The Portland culinary scene has been buzzing with excitement following the recent opening of L’Échelle, a new French bistro under the leadership of Luke Dirks and executive chef Mika Paredes.
Just days after its grand opening, enthusiastic social media influencers began declaring it ‘Portland’s best new restaurant!’, despite the early days’ rush being a bit hasty for such high praise.
The restaurant’s journey to its initial opening has been anything but smooth.
Originally envisioned as the next venture for celebrated culinary star Naomi Pomeroy, L’Échelle was set to take over the space of the former Woodsman Tavern.
Pomeroy, renowned for her previous successes with Beast and Ripe Cooperative, had created significant buzz leading up to the restaurant’s launch through a series of sold-out garden party dinners.
Tragedy struck on July 13, 2024, when Pomeroy died in an inner-tubing accident on the Willamette River, leaving the Portland restaurant community mourning.
Despite the heartache, Dirks chose to move forward with the project, receiving the blessing of Pomeroy’s family to carry on her vision.
The name L’Échelle, which translates to ‘ladder’ in French, was eventually made public along with the plans for a brick-and-mortar establishment.
However, the path continued to present challenges.
Pomeroy’s original choice for an executive chef was dismissed, leading to a prolonged search until it was announced that Paredes, Pomeroy’s longtime partner in the Cornet Custard venture, would be stepping into the role.
The unfolding of these events has led to a unique mix of emotions surrounding L’Échelle’s highly-anticipated opening.
Many are uncertain whether the fervor surrounding the bistro is genuine excitement for a new establishment or merely a reaction spurred by social media hype.
By the time L’Échelle opened at the end of May, the anticipation had led to lines snaking outside the doors, with eager diners facing long waits due to a no-reservations policy.
Contrary to the dreams of every restaurant owner, this initial rush proved to be a mixed blessing.
During the first weekend of service, L’Échelle ran out of food by mid-Saturday, prompting the decision to close the following Sunday—a less than ideal situation for a brand-new restaurant.
However, Dirks, with his wealth of experience in the industry, remained optimistic and reported that ‘a few adjustments’ were being made to improve the service and experience.
As the lines began to decrease, I revisited L’Échelle for a late evening meal at the bar.
The lack of a wait at this hour was a welcome sign, and it was announced shortly thereafter that reservations would soon be available.
By early July, I secured a 5 PM reservation and returned to experience a meal in the bistro’s dining room.
Upon arrival, the atmosphere felt inviting and well-designed, featuring a mix of white and blue paint, light and dark wood accents, and an art deco aesthetic illuminated by low-hanging light fixtures.
The south-facing storefront windows ensured an abundance of evening sunlight, and the spacious layout of tables offered a comfortable environment for private conversations.
While the ambient noise from lively diners and music created a bustling atmosphere, it was still manageable, allowing for enjoyable interactions.
Service was attentive and enthusiastic, with friendly and knowledgeable staff contributing to a positive dining experience.
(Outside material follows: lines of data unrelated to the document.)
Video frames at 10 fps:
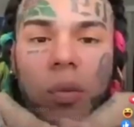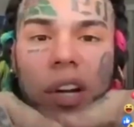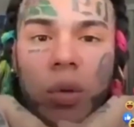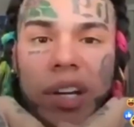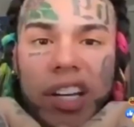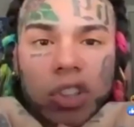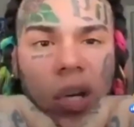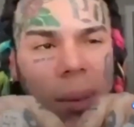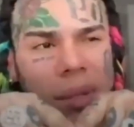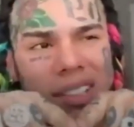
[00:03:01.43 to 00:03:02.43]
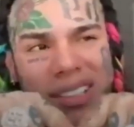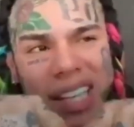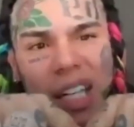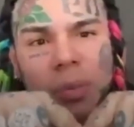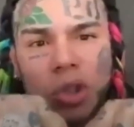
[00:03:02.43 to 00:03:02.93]
a real nigga, trying to be a
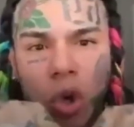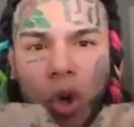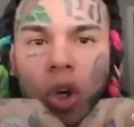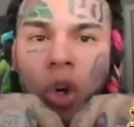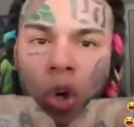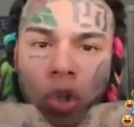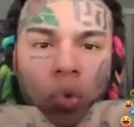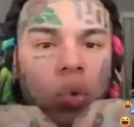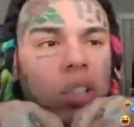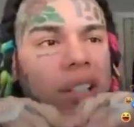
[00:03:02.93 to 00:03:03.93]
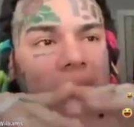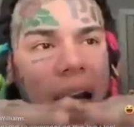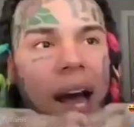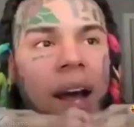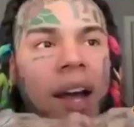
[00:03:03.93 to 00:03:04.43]
stand-up, tall, loyal
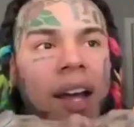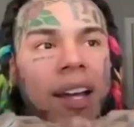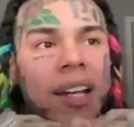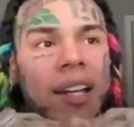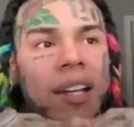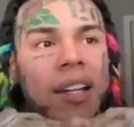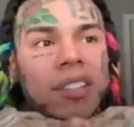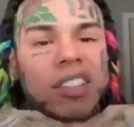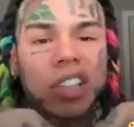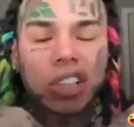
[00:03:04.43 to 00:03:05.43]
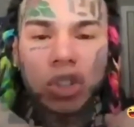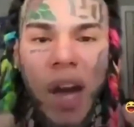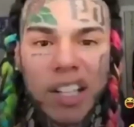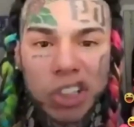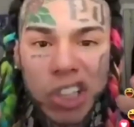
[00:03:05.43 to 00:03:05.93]
guy. To
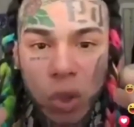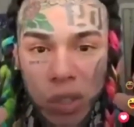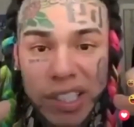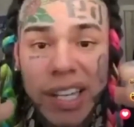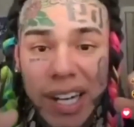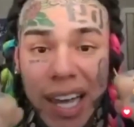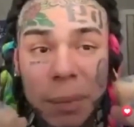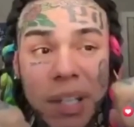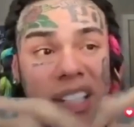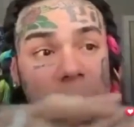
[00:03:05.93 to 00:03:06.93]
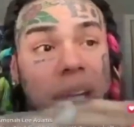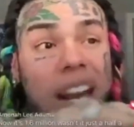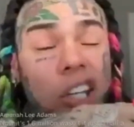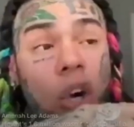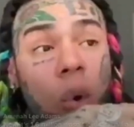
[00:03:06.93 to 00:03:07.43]
try to shit on a kid like me, to be
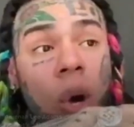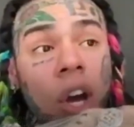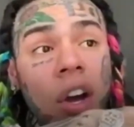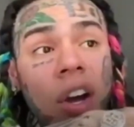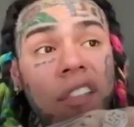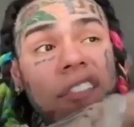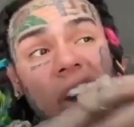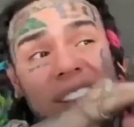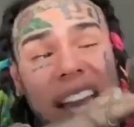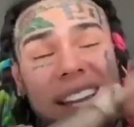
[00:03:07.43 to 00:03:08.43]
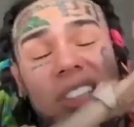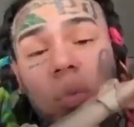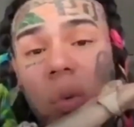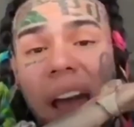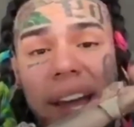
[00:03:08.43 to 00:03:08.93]
like, yo, fuck that. He's
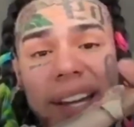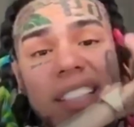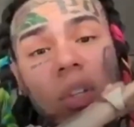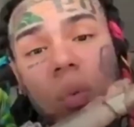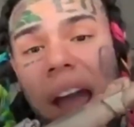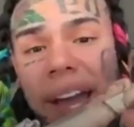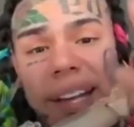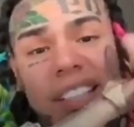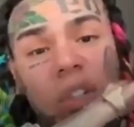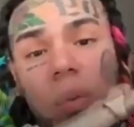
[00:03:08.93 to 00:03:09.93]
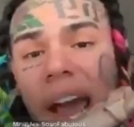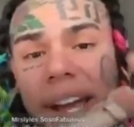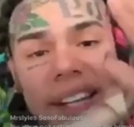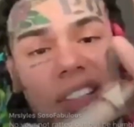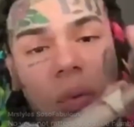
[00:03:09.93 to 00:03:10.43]
a rat. He's a rat. He's a
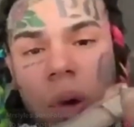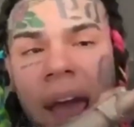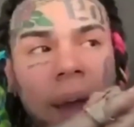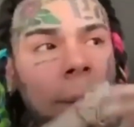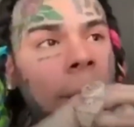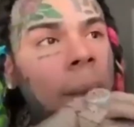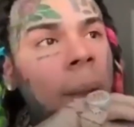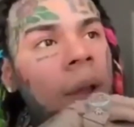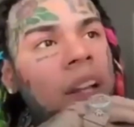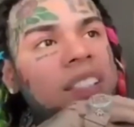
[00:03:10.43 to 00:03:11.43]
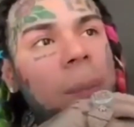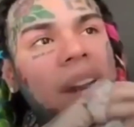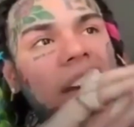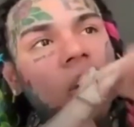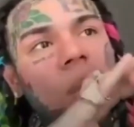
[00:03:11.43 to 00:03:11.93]
rat. He's a rat. To be
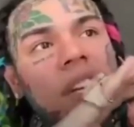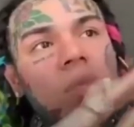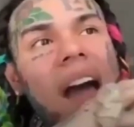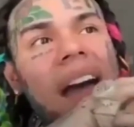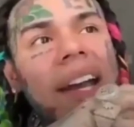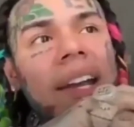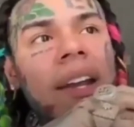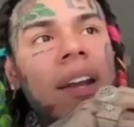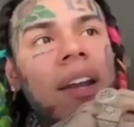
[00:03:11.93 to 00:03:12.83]
like, yo, he ratted.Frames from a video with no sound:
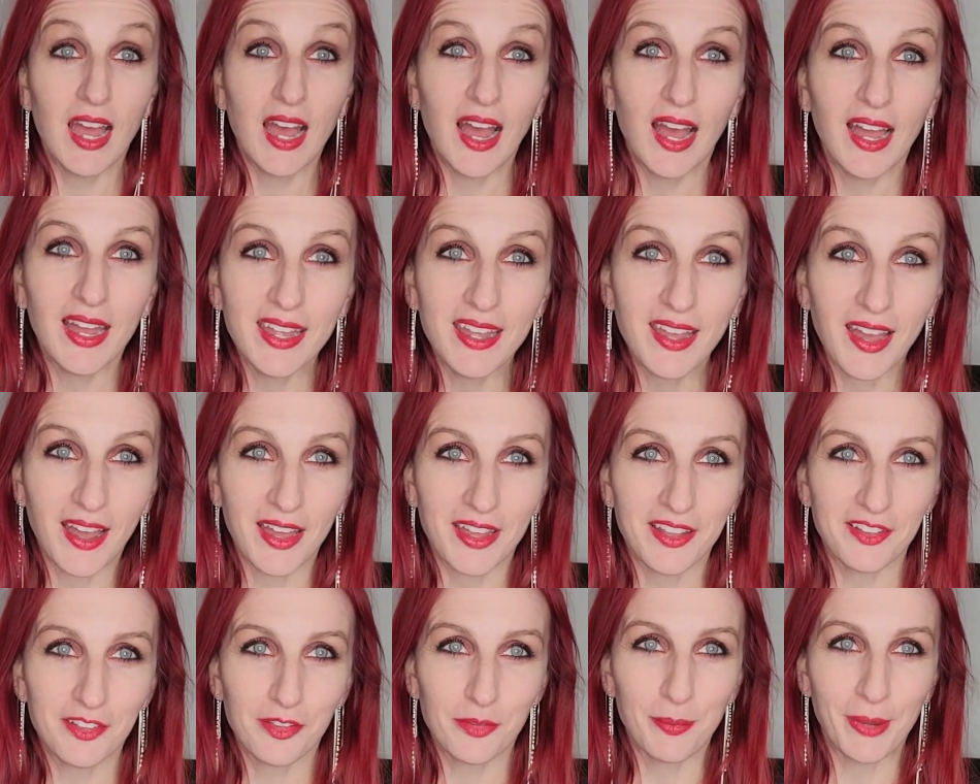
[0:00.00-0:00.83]
Hi
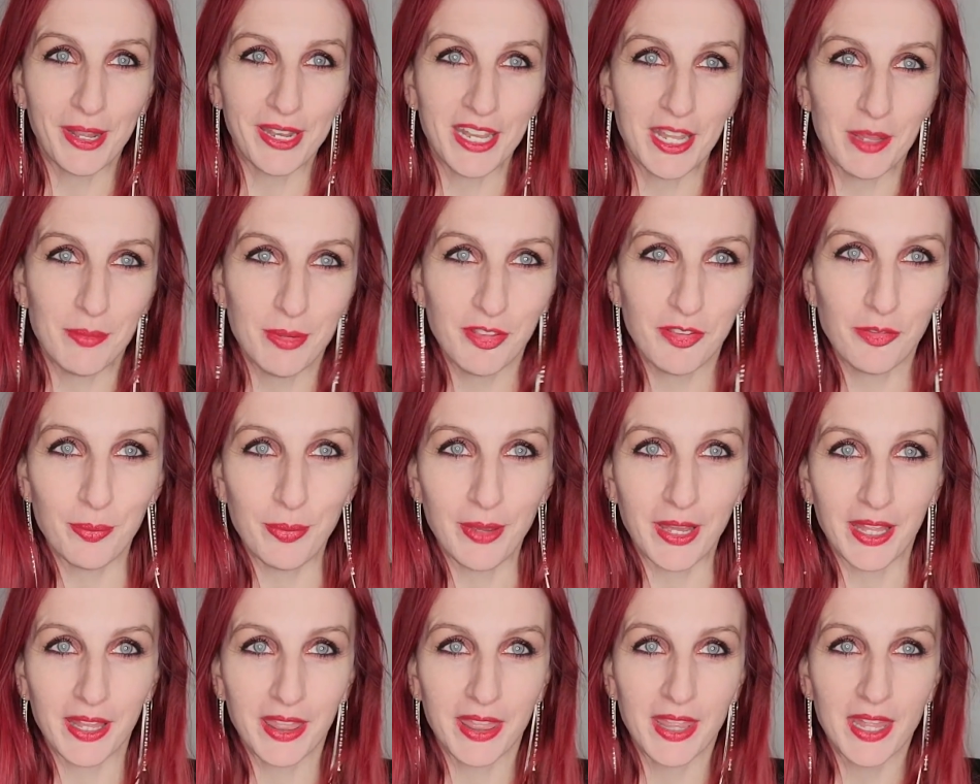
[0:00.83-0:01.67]
guys, my name is
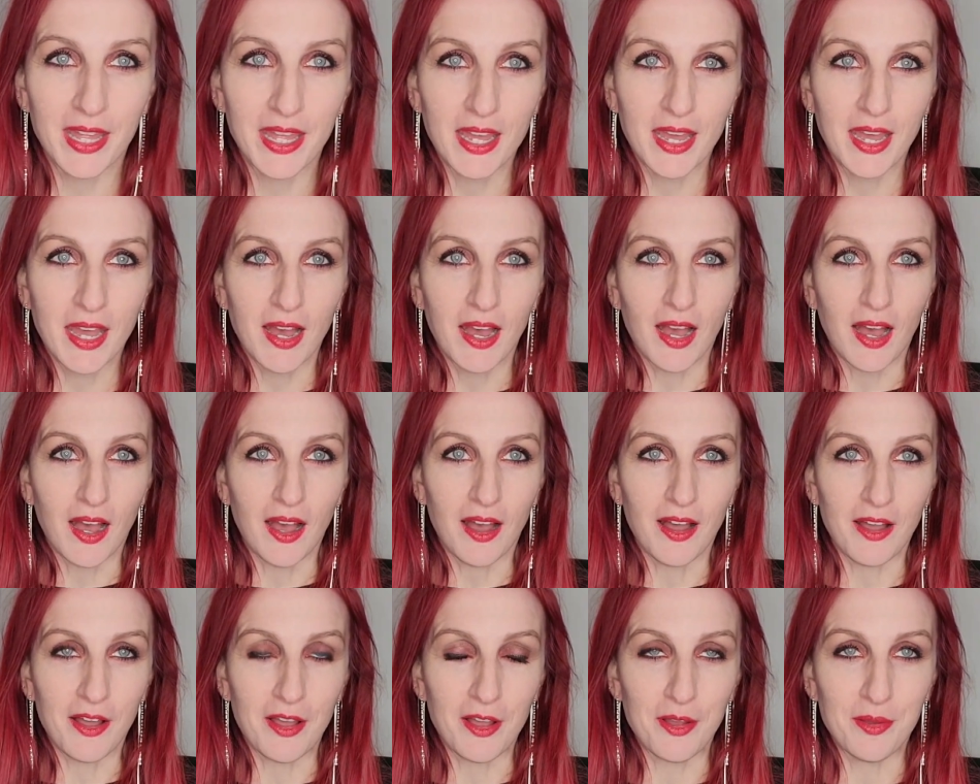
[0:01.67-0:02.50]
Beth.
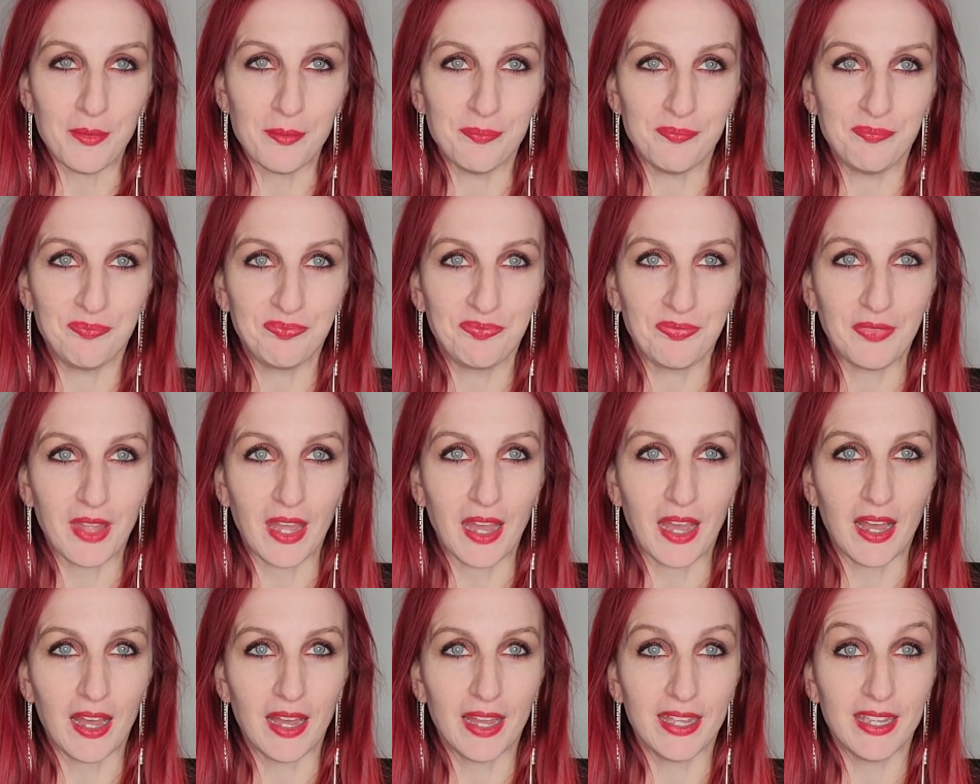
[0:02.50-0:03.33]

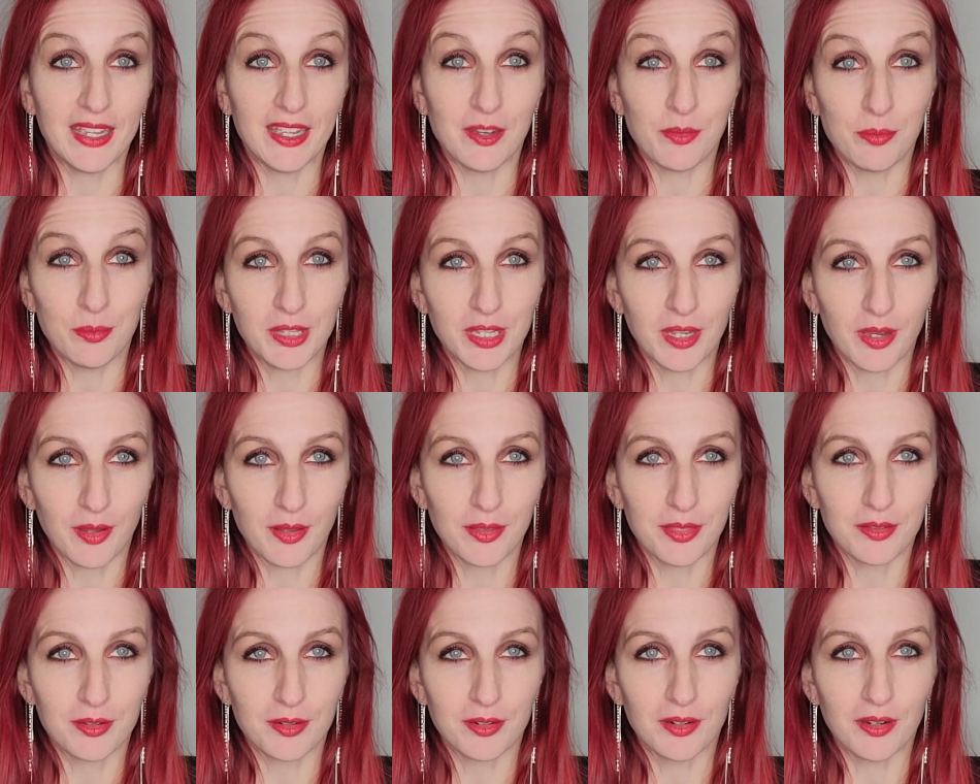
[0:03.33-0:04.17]
I am the
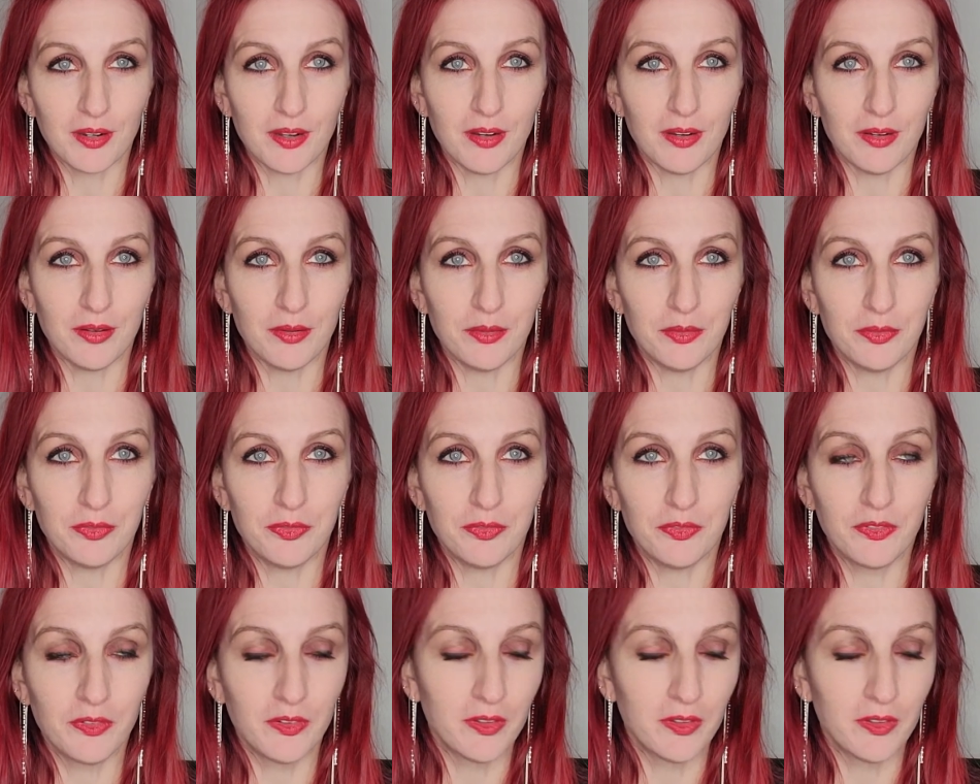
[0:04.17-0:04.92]
author of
Dirks himself was present, frequently checking in with guests and staff, demonstrating hands-on leadership.
Initially, the menu at L’Échelle was somewhat limited, but recent updates have shown promising evolution.
If there are plans for further expansion and exploration of the menu, it could elevate the restaurant even more.
The dishes I sampled were noteworthy, with many items priced to appeal to a wide range of patrons.
All small plates, sides, and even some seafood selections remained under $20—a refreshing aspect for diners seeking value.
A standout dish was the quenelle of chicken liver mousse ($14), which dazzled the palate with its luxurious texture and rich flavor.
The classic lyonnaise salad ($16) boasted a substantial portion, complete with a perfectly poached egg nestled atop curly frisée, lardons, and croutons.
Meanwhile, the pork sausage “crépinette” ($18), which is a highly seasoned ground pork patty wrapped in caul fat, proved succulent and came with spring vegetables in broth.
Two other highlights were the leeks vinaigrette ($15), a delightful summer appetizer that struck the right balance of tenderness and tartness, and Parisienne gnocchi ($21), noted for their lightness, complemented by a cloud of creamy whipped celeriac.
However, the frites ($12), although crispy on the outside, lacked the desired texture on the inside during my first tasting.
Overall, the trajectory seems positive for L’Échelle as it navigates its inaugural days.
While it’s perhaps premature to label the restaurant as the best in town, it certainly presents itself as a compelling choice worthy of future accolades.
Ultimately, time will tell whether L’Échelle can solidify its place among Portland’s culinary gems.
For now, diners are encouraged to visit and form their own opinions as the new bistro sets its course in the vibrant local food landscape.